::: Data for this exercise :::

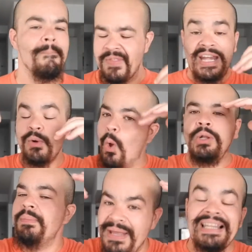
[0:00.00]
and it will only
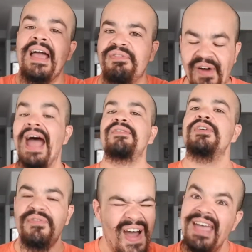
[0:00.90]
be like
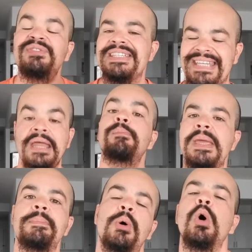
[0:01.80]
5 to 10
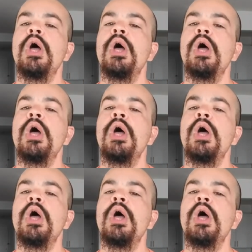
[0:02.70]
people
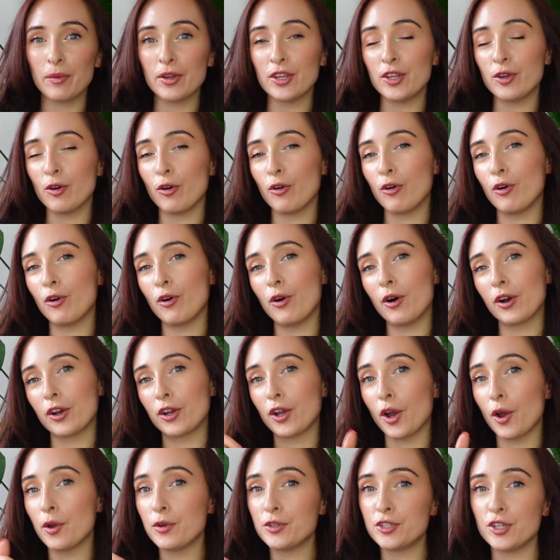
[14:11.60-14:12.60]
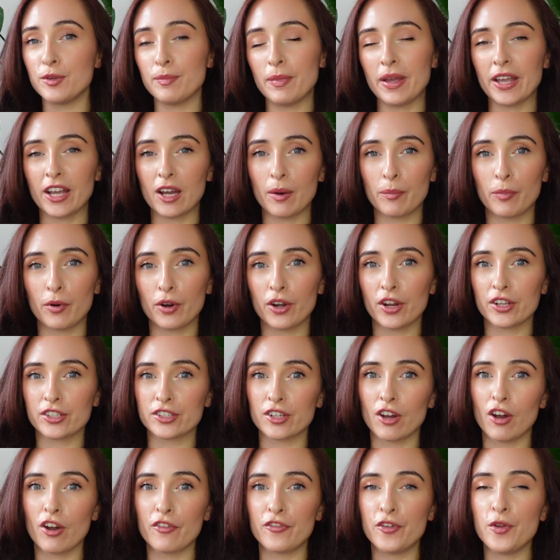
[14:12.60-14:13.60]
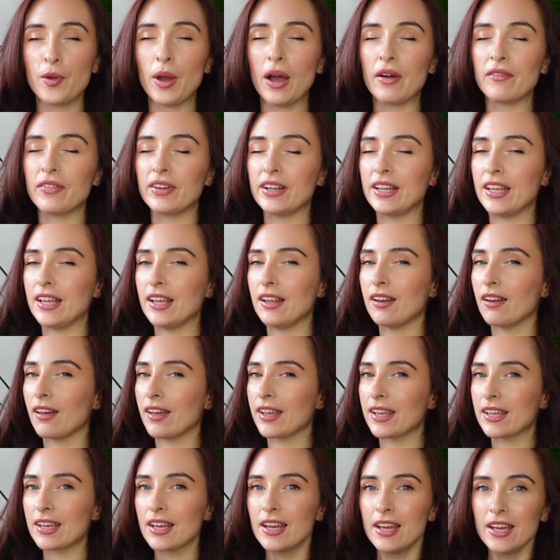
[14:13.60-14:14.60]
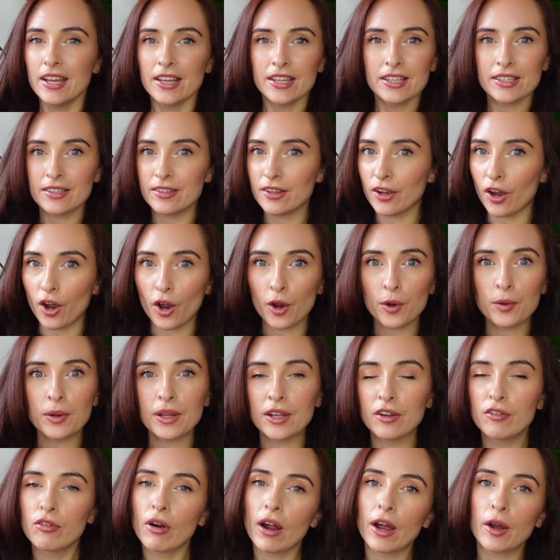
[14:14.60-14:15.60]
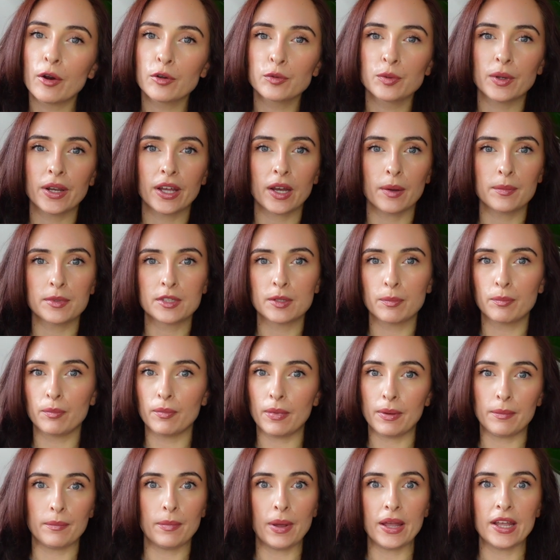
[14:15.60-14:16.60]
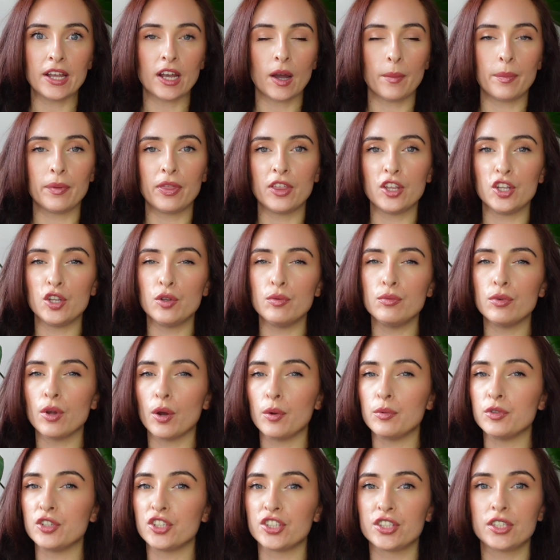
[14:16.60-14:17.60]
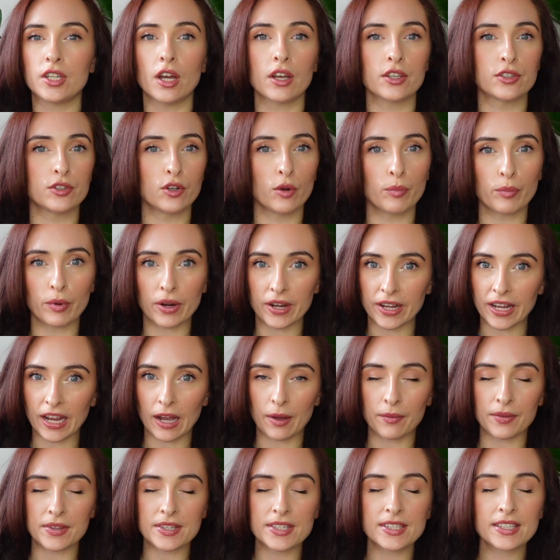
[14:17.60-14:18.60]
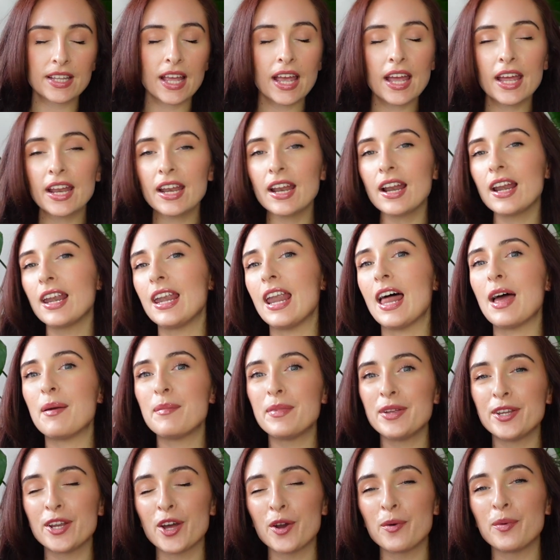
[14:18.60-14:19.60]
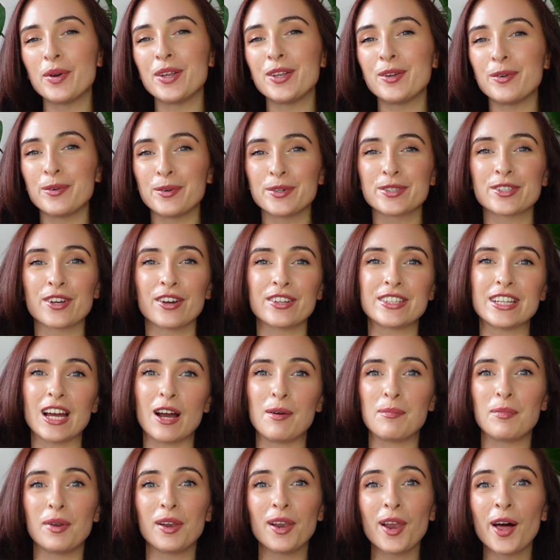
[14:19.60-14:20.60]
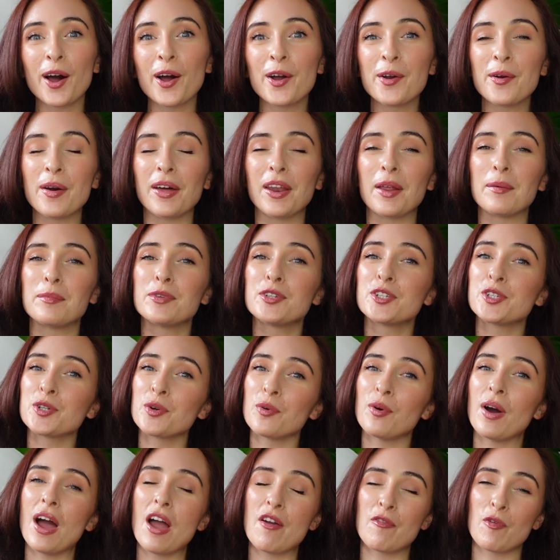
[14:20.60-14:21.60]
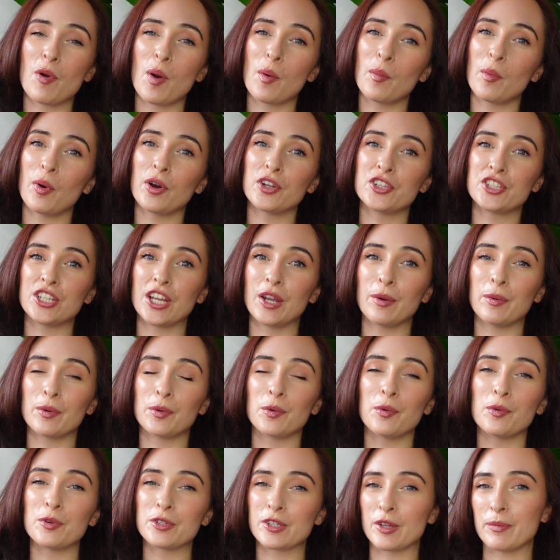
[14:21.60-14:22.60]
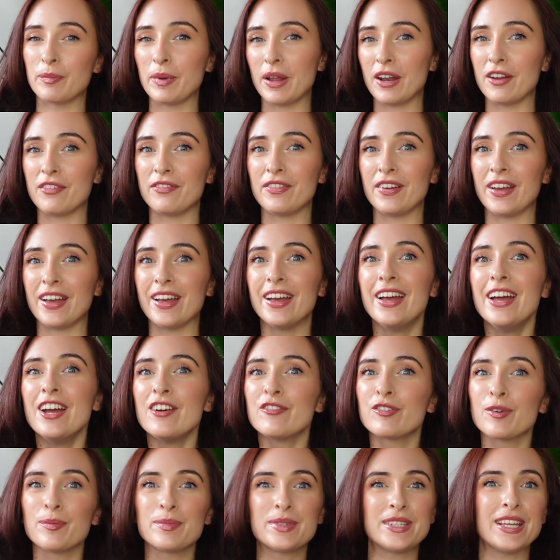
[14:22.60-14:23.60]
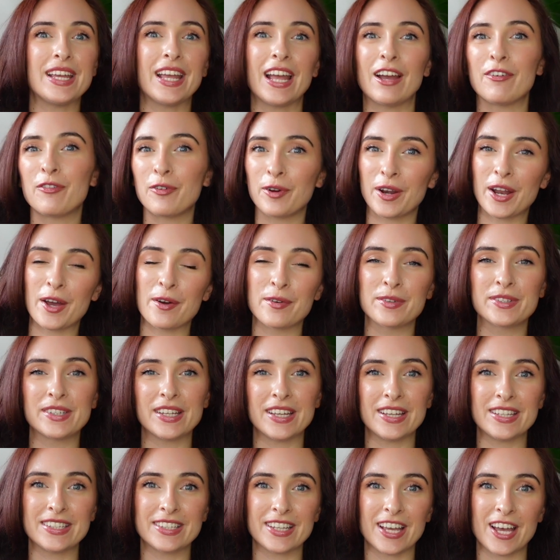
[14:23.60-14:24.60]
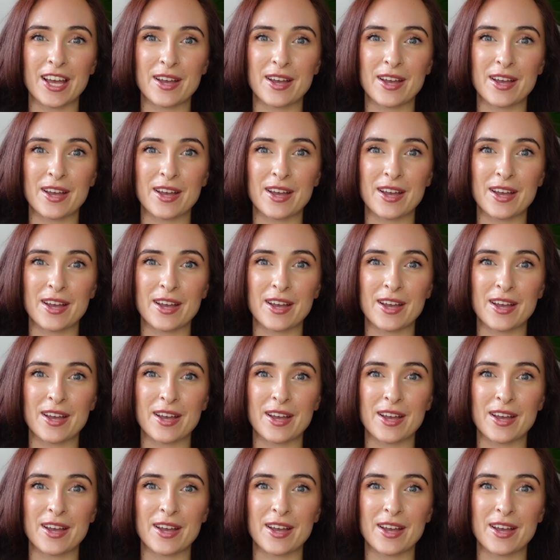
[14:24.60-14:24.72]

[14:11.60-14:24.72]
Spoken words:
what your go-to makeup products are. If you have any like holy grail when it comes to makeup that you know just does not break out the skin. Let me know what yours are down below, and I'm sure everyone watching would also benefit from seeing everyone else's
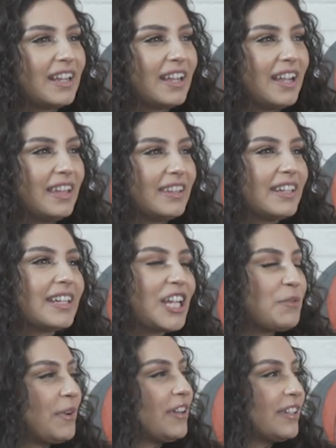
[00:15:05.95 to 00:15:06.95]
and then it
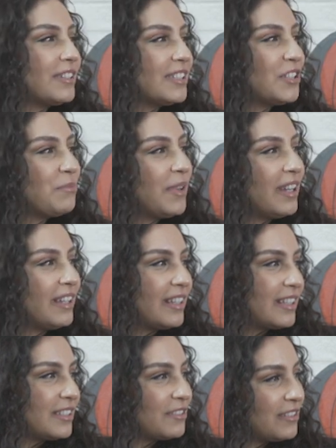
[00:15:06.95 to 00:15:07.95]
came out here to the Bay, and
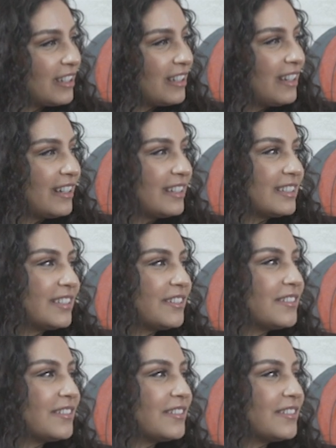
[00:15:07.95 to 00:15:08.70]
that's when I got it. So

:::

→ Exercise requirements:
The response should repeat each record precisely and contain no pictures.

→ Answer to the exercise:
[0:00.00]
and it will only
[0:00.90]
be like
[0:01.80]
5 to 10
[0:02.70]
people
[14:11.60-14:12.60]
[14:12.60-14:13.60]
[14:13.60-14:14.60]
[14:14.60-14:15.60]
[14:15.60-14:16.60]
[14:16.60-14:17.60]
[14:17.60-14:18.60]
[14:18.60-14:19.60]
[14:19.60-14:20.60]
[14:20.60-14:21.60]
[14:21.60-14:22.60]
[14:22.60-14:23.60]
[14:23.60-14:24.60]
[14:24.60-14:24.72]

[14:11.60-14:24.72]
Spoken words:
what your go-to makeup products are. If you have any like holy grail when it comes to makeup that you know just does not break out the skin. Let me know what yours are down below, and I'm sure everyone watching would also benefit from seeing everyone else's
[00:15:05.95 to 00:15:06.95]
and then it
[00:15:06.95 to 00:15:07.95]
came out here to the Bay, and
[00:15:07.95 to 00:15:08.70]
that's when I got it. So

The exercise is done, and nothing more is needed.